Financial shocks are common in the United States, even before the pandemic and especially among low- and moderate-income (LMI) households (Pew Charitable Trusts, 2015; Acs, Loprest, Nichols, 2009; Chase et al., 2011). Because of a tangled web of information about services, complex and burdensome application and payment systems, millions of American families miss out on help getting food, health insurance, and other supports to build better lives for themselves and their children when facing a financial shock like an unexpected medical bill, the loss of income, raise in rent or loans coming out of deferment.

More than a quarter of eligible people facing a financial shock receive no help from any federally funded program, and Benefits Data Trust estimates that across just five programs, more than $60 billion/year in benefits are unclaimed. Nationally, almost 1 out of 5 people eligible for SNAP food assistance do not receive it. And even for the families that do get access to benefits, millions waste countless hours and miss important days of work getting the help they qualify for and need.
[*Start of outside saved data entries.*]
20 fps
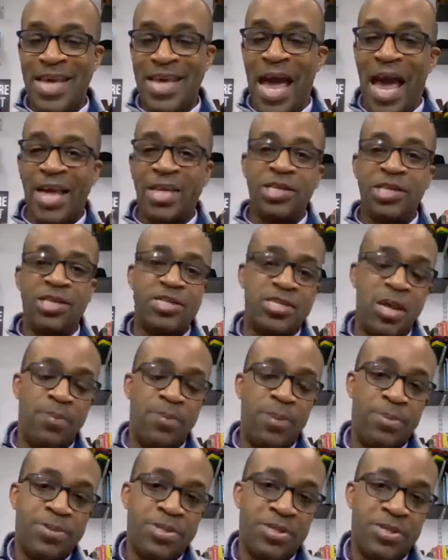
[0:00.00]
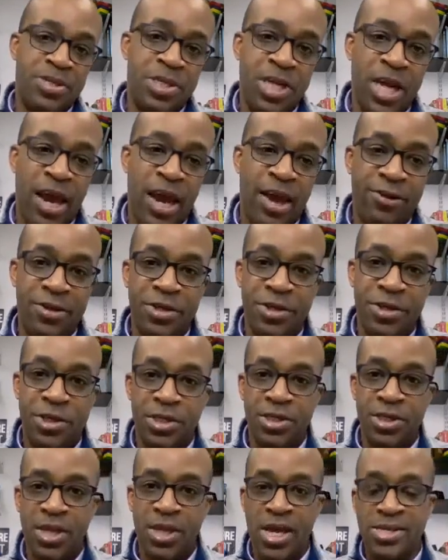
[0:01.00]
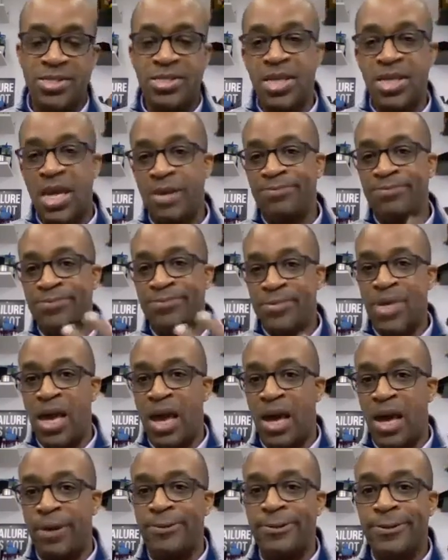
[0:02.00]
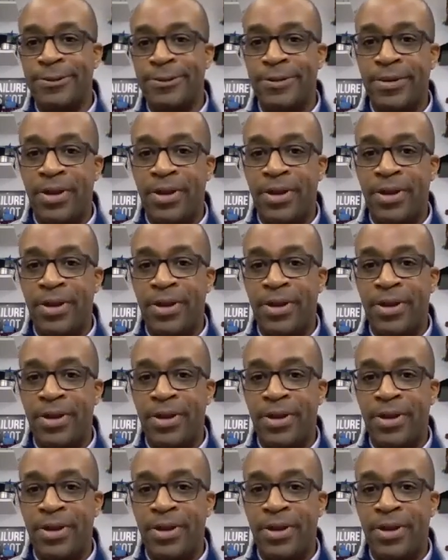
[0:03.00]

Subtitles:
to actually step up to the challenge and say, yeah,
The Brookings Institute estimates that slower payment systems alone have cost low- and middle-income Americans at least $100 billion over ten years.

Where we want to be

Ultimately, the goal is that Americans seeking crucial services be able to:

  • Apply in 20 minutes
  • Enroll in 24 hours
  • Receive services within a week
  • Have equitable, high quality service experiences including wraparound supports

Through efficiency gains, we can improve program integrity and improper payments rates, reduce program administration costs due to “churn,” and shift the work of Local, State, Tribal, Territorial, and Federal governments from low-to-high value work, in particular in the context of reductions in force with increasing administrative tasks.

Where we will start

The state of Michigan provides a benchmark to deliver at the speed of need: Michigan went from a +40-page paper-based application process that took months for final determinations to today – families can now enroll in health, food, cash, housing and child care assistance within 24 hours using streamlined, secure, automated and data-driven determinations and renewals. The state also saved hundreds of thousands of staff administrative hours, enabling the state workforce to focus on more critical tasks rather than cutting jobs. This team will validate the Michigan case study for adaptations needed to work in a variety of states, and develop a playbook for updating forms, guidance, rules, and other policy levers of the Federal government in order to increase adoption of this model.
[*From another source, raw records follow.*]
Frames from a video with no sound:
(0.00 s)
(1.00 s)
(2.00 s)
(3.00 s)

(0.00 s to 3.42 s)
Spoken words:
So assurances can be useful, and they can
Through Summer 2022, the project team will seek to engage with Americans who have and are facing the most common triggers of financial shock, with a specific focus on underserved and low- and moderate- income (LMI) including (un)derbanked people.
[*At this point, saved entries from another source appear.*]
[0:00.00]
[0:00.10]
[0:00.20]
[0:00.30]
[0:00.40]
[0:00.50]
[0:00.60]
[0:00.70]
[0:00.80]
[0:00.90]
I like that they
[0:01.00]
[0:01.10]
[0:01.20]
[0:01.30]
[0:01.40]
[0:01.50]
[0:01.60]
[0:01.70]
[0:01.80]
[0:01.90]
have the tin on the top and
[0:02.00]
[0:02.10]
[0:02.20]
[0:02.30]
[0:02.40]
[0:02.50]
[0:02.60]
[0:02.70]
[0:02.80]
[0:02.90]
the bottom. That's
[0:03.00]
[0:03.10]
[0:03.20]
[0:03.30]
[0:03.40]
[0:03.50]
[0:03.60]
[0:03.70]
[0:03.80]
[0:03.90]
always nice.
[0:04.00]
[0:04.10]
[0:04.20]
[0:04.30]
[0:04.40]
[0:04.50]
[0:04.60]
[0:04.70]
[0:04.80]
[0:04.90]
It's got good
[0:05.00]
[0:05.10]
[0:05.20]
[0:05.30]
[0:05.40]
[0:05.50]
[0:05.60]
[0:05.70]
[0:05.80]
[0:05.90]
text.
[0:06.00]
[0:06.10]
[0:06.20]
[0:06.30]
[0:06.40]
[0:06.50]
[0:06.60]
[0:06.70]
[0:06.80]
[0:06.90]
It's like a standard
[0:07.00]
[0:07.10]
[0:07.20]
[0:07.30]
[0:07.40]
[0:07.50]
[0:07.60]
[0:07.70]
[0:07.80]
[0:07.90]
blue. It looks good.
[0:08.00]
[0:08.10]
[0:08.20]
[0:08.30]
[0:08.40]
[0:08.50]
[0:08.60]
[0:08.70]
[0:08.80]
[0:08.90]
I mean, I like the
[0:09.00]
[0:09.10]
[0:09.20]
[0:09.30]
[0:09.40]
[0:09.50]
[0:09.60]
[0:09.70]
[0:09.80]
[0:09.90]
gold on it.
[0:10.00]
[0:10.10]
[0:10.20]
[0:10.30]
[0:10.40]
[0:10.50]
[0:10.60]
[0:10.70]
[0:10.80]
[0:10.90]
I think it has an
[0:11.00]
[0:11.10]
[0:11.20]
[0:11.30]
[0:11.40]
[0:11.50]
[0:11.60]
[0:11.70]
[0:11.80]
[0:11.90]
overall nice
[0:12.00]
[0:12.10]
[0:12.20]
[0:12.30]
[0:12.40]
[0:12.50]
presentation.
For the purpose of this initiative, we will explore a financial-shock journey that runs from the initial financial event (e.g., loss of a job, rent increase) to the point of receiving and maintaining a service/benefit that addresses that loss.

We will also explore issues related to “churn” — where members of the public fall in and out of eligibility for services due to ongoing financial instability — as well as drop-offs between application to adjudication of benefits, either after initial enrollment or during renewals. This will be particularly important in the context of the public health emergency unwinding.